Saved entries:
**********
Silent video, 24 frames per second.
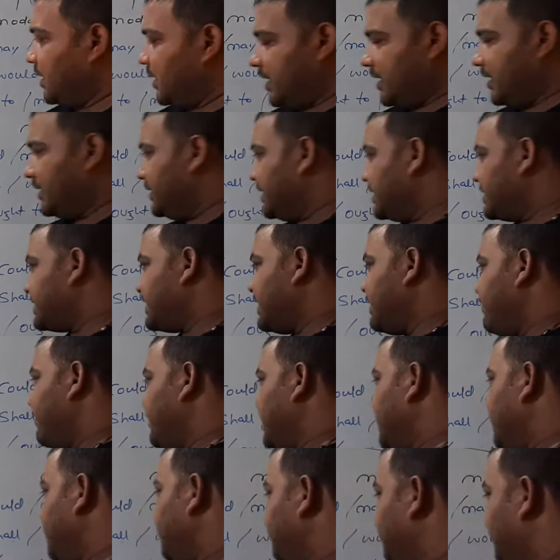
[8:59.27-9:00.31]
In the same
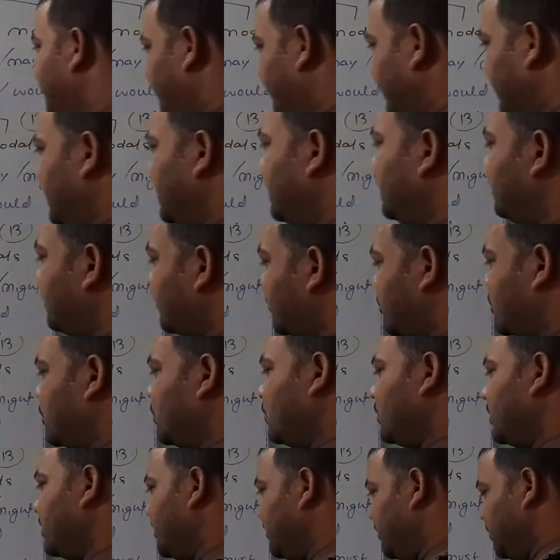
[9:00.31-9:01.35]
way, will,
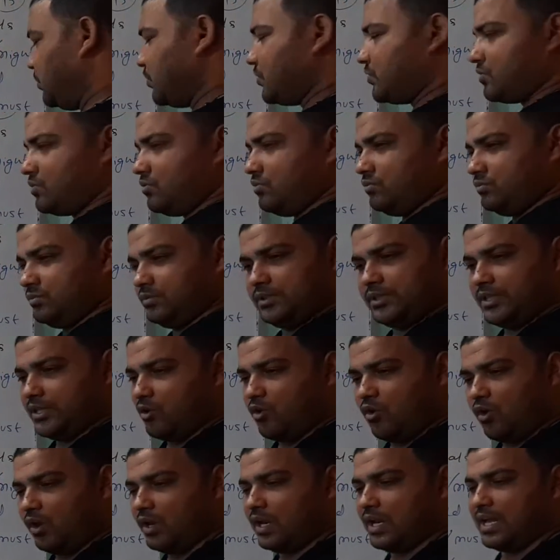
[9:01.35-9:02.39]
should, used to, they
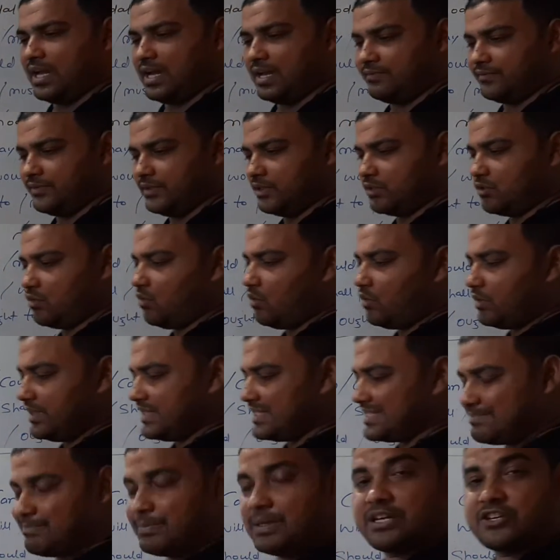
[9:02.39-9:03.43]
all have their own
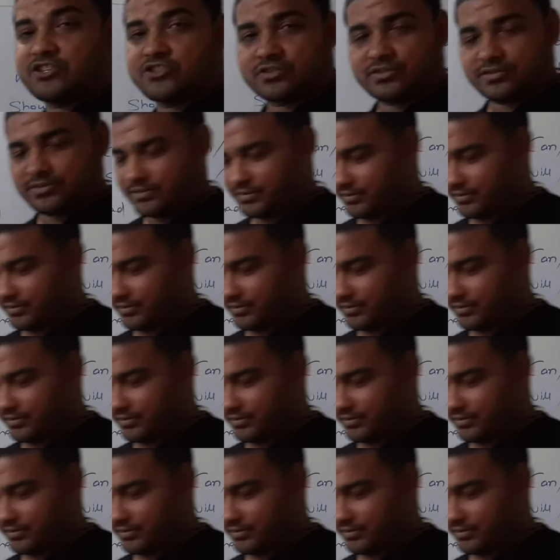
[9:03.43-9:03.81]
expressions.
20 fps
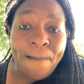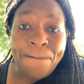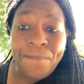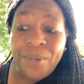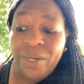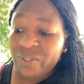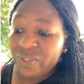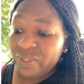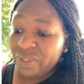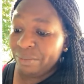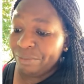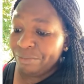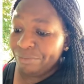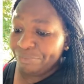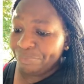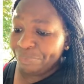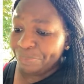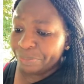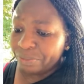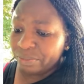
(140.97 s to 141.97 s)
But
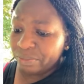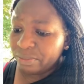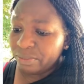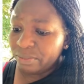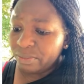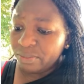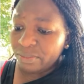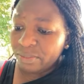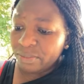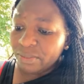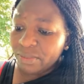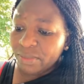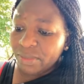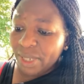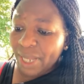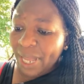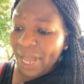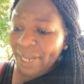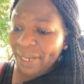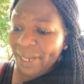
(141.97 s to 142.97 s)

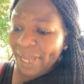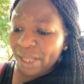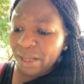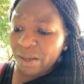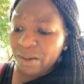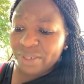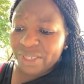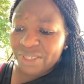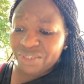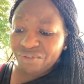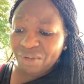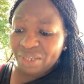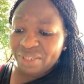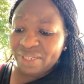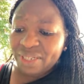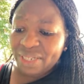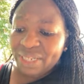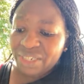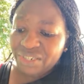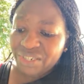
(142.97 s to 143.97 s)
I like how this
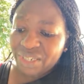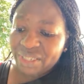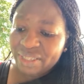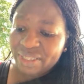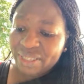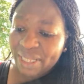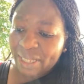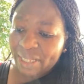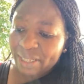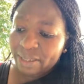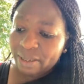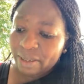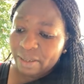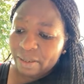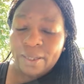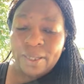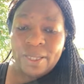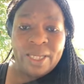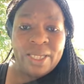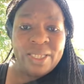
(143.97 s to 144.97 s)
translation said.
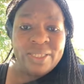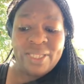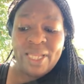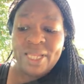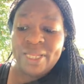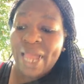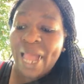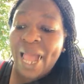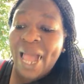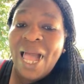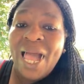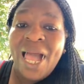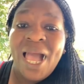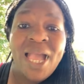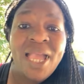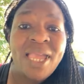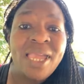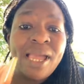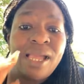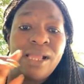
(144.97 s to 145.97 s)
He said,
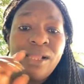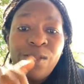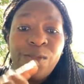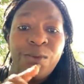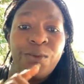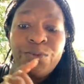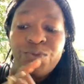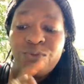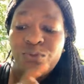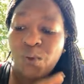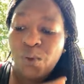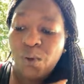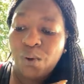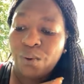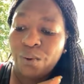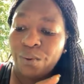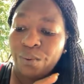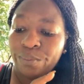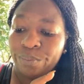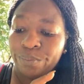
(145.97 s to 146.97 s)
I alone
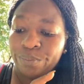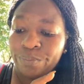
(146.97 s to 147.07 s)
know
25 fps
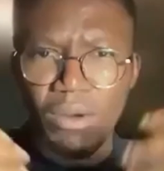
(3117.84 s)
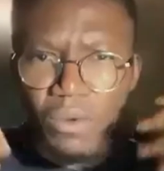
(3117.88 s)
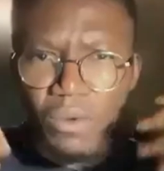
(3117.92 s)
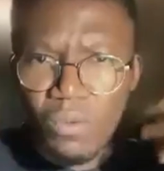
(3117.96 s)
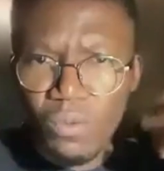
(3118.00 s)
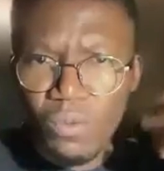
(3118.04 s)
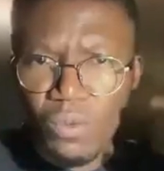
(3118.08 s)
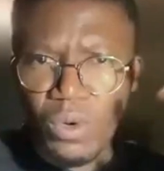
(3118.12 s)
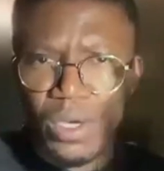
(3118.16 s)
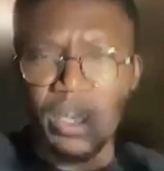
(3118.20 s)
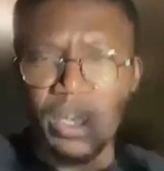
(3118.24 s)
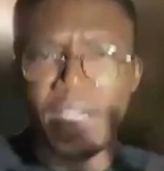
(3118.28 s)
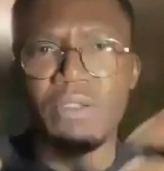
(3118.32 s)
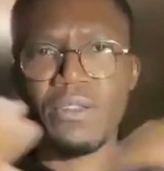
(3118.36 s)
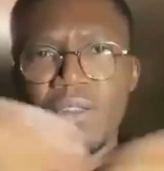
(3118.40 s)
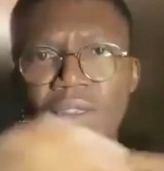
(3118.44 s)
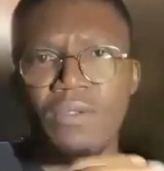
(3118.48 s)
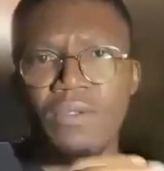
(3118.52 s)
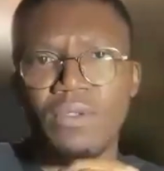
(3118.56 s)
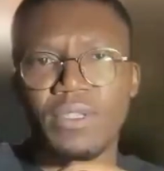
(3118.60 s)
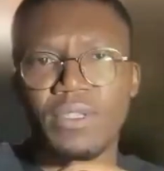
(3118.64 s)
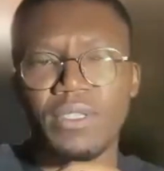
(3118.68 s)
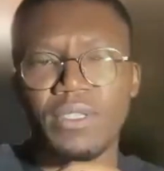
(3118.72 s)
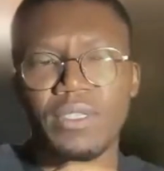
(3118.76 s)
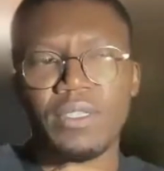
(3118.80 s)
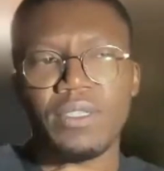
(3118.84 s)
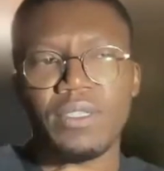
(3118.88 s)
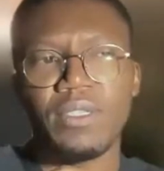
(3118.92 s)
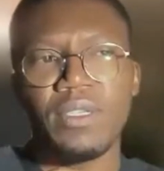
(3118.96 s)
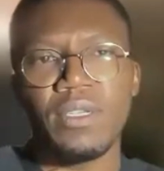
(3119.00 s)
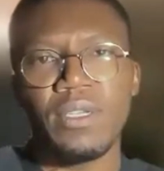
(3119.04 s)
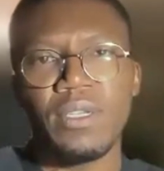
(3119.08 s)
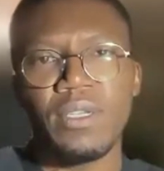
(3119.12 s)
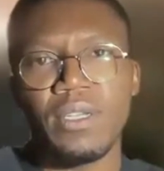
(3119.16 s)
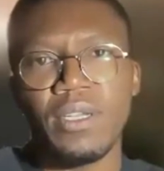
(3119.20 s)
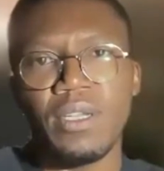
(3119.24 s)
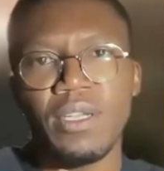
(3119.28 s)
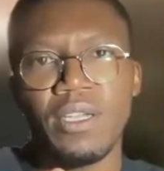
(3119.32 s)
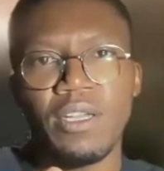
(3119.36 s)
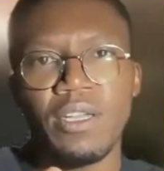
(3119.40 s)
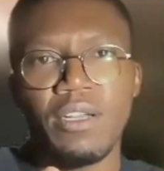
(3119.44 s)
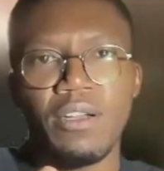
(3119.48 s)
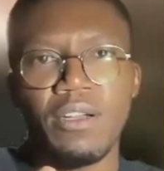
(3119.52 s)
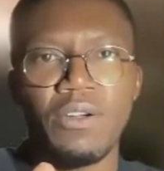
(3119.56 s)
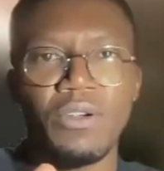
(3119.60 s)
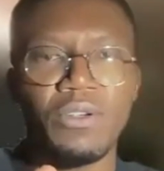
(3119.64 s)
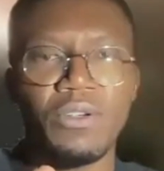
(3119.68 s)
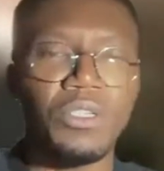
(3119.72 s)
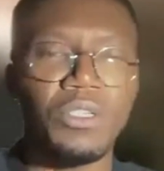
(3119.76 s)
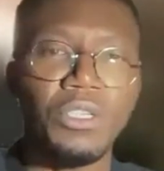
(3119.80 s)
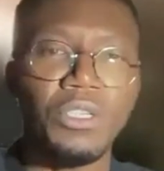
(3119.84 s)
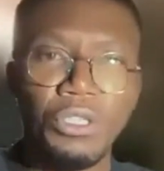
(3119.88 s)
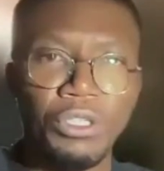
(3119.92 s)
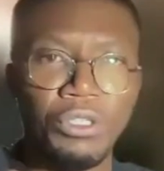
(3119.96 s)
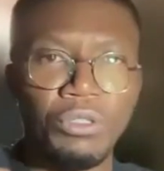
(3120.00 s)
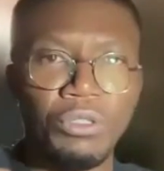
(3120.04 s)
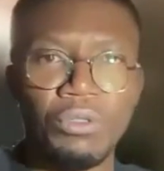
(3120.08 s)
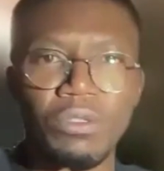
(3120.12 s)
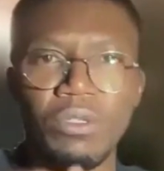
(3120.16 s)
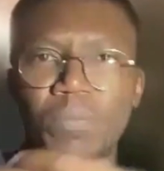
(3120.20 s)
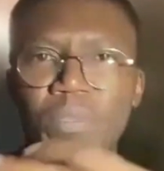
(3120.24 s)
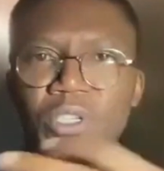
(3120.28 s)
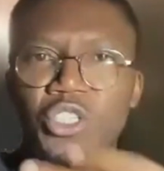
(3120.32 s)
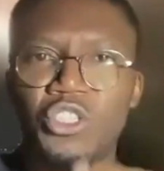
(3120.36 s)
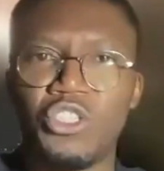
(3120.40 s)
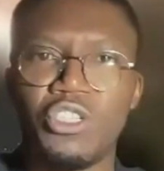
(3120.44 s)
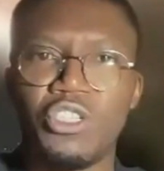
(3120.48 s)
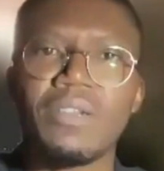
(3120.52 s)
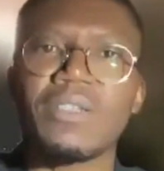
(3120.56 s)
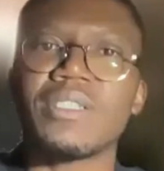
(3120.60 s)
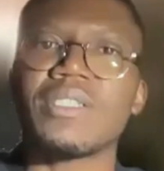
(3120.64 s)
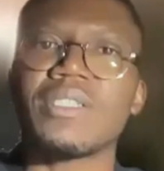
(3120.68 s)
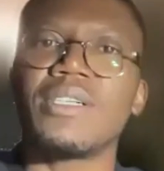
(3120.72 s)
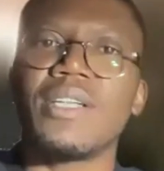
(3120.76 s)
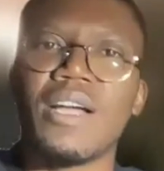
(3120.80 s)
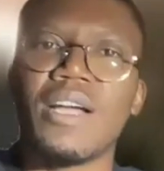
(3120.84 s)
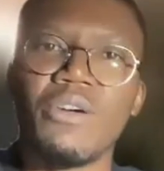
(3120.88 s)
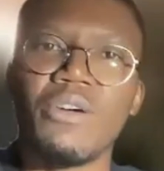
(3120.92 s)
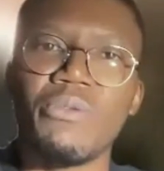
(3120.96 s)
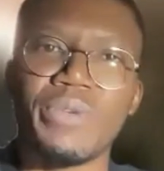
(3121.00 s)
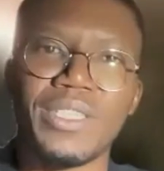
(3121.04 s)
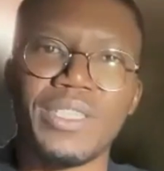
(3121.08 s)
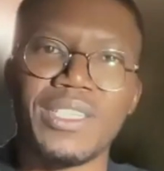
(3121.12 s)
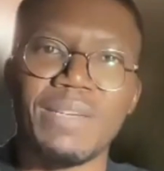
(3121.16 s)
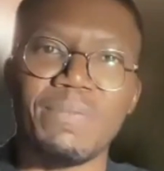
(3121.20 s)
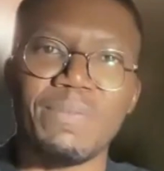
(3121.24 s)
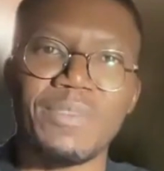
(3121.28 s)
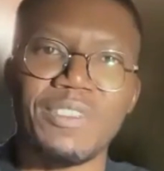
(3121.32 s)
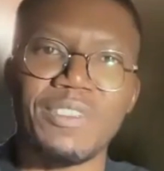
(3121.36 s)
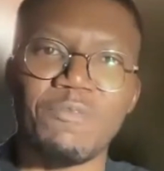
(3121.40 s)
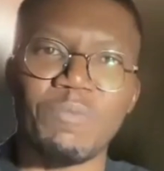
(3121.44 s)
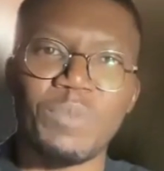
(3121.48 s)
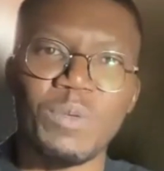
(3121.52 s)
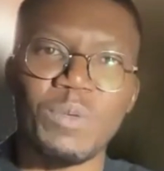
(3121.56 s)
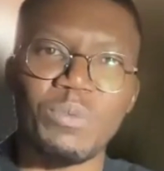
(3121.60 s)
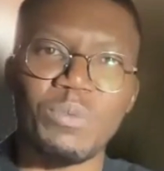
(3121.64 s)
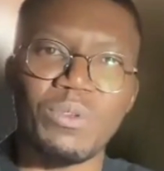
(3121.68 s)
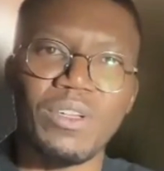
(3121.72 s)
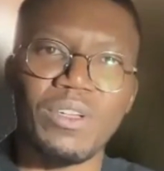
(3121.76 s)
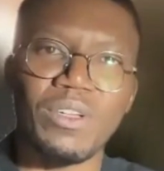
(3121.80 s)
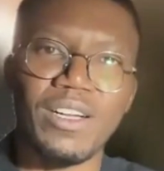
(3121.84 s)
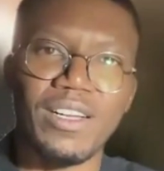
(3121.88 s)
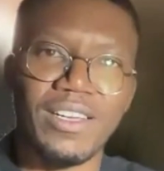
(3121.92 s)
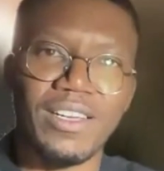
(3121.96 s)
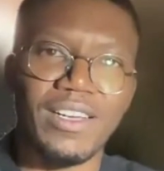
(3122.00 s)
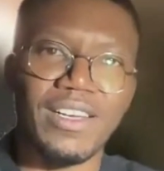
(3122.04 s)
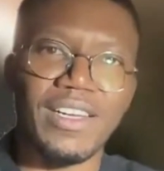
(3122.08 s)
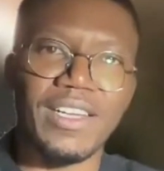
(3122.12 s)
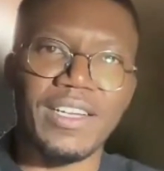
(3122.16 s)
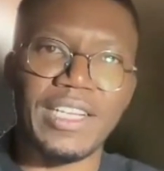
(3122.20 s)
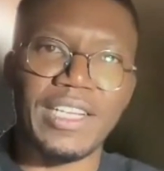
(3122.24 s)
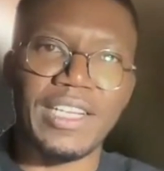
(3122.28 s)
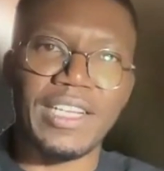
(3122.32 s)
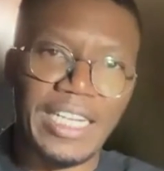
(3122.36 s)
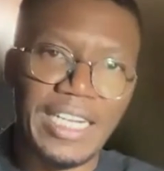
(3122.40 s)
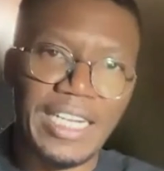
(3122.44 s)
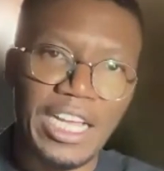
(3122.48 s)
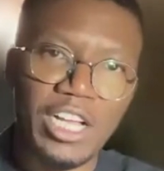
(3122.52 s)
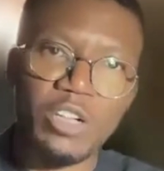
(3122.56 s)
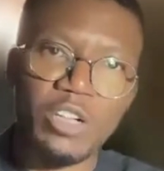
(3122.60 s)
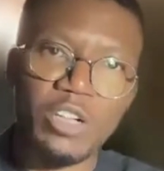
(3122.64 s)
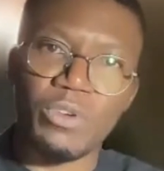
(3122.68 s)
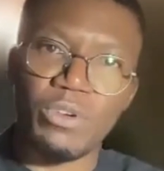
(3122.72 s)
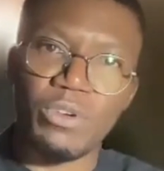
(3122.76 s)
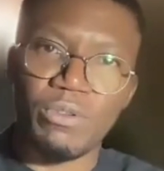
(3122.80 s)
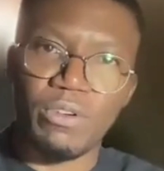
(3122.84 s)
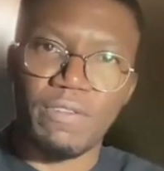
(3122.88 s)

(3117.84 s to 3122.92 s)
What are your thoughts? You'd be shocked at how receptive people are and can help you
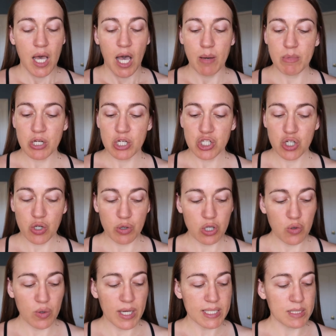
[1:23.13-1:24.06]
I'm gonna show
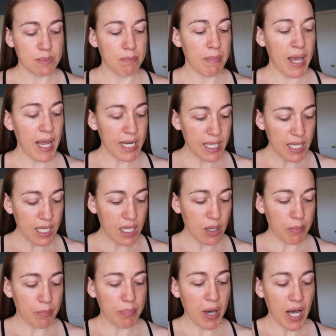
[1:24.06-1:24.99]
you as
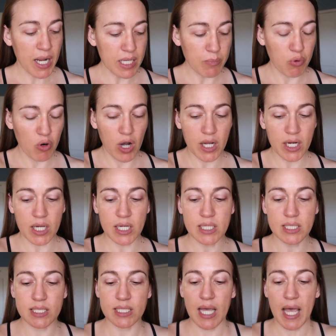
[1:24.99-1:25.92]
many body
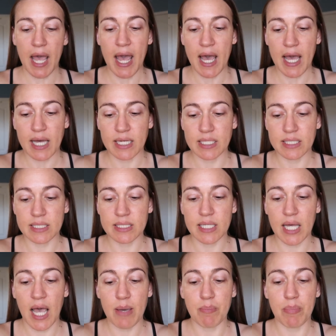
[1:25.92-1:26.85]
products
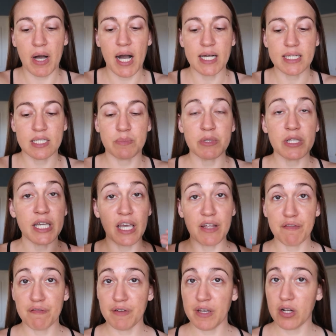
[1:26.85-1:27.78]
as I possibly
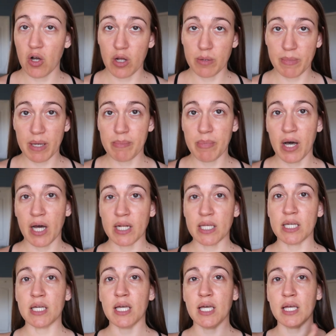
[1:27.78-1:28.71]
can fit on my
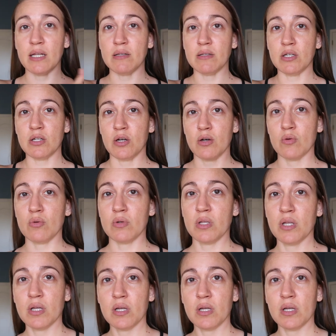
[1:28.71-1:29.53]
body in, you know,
**********
**Work instruction**
Set the entries down exactly, but not the pictures.

**Solution below**
Silent video, 24 frames per second.
[8:59.27-9:00.31]
In the same
[9:00.31-9:01.35]
way, will,
[9:01.35-9:02.39]
should, used to, they
[9:02.39-9:03.43]
all have their own
[9:03.43-9:03.81]
expressions.
20 fps
(140.97 s to 141.97 s)
But
(141.97 s to 142.97 s)

(142.97 s to 143.97 s)
I like how this
(143.97 s to 144.97 s)
translation said.
(144.97 s to 145.97 s)
He said,
(145.97 s to 146.97 s)
I alone
(146.97 s to 147.07 s)
know
25 fps
(3117.84 s)
(3117.88 s)
(3117.92 s)
(3117.96 s)
(3118.00 s)
(3118.04 s)
(3118.08 s)
(3118.12 s)
(3118.16 s)
(3118.20 s)
(3118.24 s)
(3118.28 s)
(3118.32 s)
(3118.36 s)
(3118.40 s)
(3118.44 s)
(3118.48 s)
(3118.52 s)
(3118.56 s)
(3118.60 s)
(3118.64 s)
(3118.68 s)
(3118.72 s)
(3118.76 s)
(3118.80 s)
(3118.84 s)
(3118.88 s)
(3118.92 s)
(3118.96 s)
(3119.00 s)
(3119.04 s)
(3119.08 s)
(3119.12 s)
(3119.16 s)
(3119.20 s)
(3119.24 s)
(3119.28 s)
(3119.32 s)
(3119.36 s)
(3119.40 s)
(3119.44 s)
(3119.48 s)
(3119.52 s)
(3119.56 s)
(3119.60 s)
(3119.64 s)
(3119.68 s)
(3119.72 s)
(3119.76 s)
(3119.80 s)
(3119.84 s)
(3119.88 s)
(3119.92 s)
(3119.96 s)
(3120.00 s)
(3120.04 s)
(3120.08 s)
(3120.12 s)
(3120.16 s)
(3120.20 s)
(3120.24 s)
(3120.28 s)
(3120.32 s)
(3120.36 s)
(3120.40 s)
(3120.44 s)
(3120.48 s)
(3120.52 s)
(3120.56 s)
(3120.60 s)
(3120.64 s)
(3120.68 s)
(3120.72 s)
(3120.76 s)
(3120.80 s)
(3120.84 s)
(3120.88 s)
(3120.92 s)
(3120.96 s)
(3121.00 s)
(3121.04 s)
(3121.08 s)
(3121.12 s)
(3121.16 s)
(3121.20 s)
(3121.24 s)
(3121.28 s)
(3121.32 s)
(3121.36 s)
(3121.40 s)
(3121.44 s)
(3121.48 s)
(3121.52 s)
(3121.56 s)
(3121.60 s)
(3121.64 s)
(3121.68 s)
(3121.72 s)
(3121.76 s)
(3121.80 s)
(3121.84 s)
(3121.88 s)
(3121.92 s)
(3121.96 s)
(3122.00 s)
(3122.04 s)
(3122.08 s)
(3122.12 s)
(3122.16 s)
(3122.20 s)
(3122.24 s)
(3122.28 s)
(3122.32 s)
(3122.36 s)
(3122.40 s)
(3122.44 s)
(3122.48 s)
(3122.52 s)
(3122.56 s)
(3122.60 s)
(3122.64 s)
(3122.68 s)
(3122.72 s)
(3122.76 s)
(3122.80 s)
(3122.84 s)
(3122.88 s)

(3117.84 s to 3122.92 s)
What are your thoughts? You'd be shocked at how receptive people are and can help you
[1:23.13-1:24.06]
I'm gonna show
[1:24.06-1:24.99]
you as
[1:24.99-1:25.92]
many body
[1:25.92-1:26.85]
products
[1:26.85-1:27.78]
as I possibly
[1:27.78-1:28.71]
can fit on my
[1:28.71-1:29.53]
body in, you know,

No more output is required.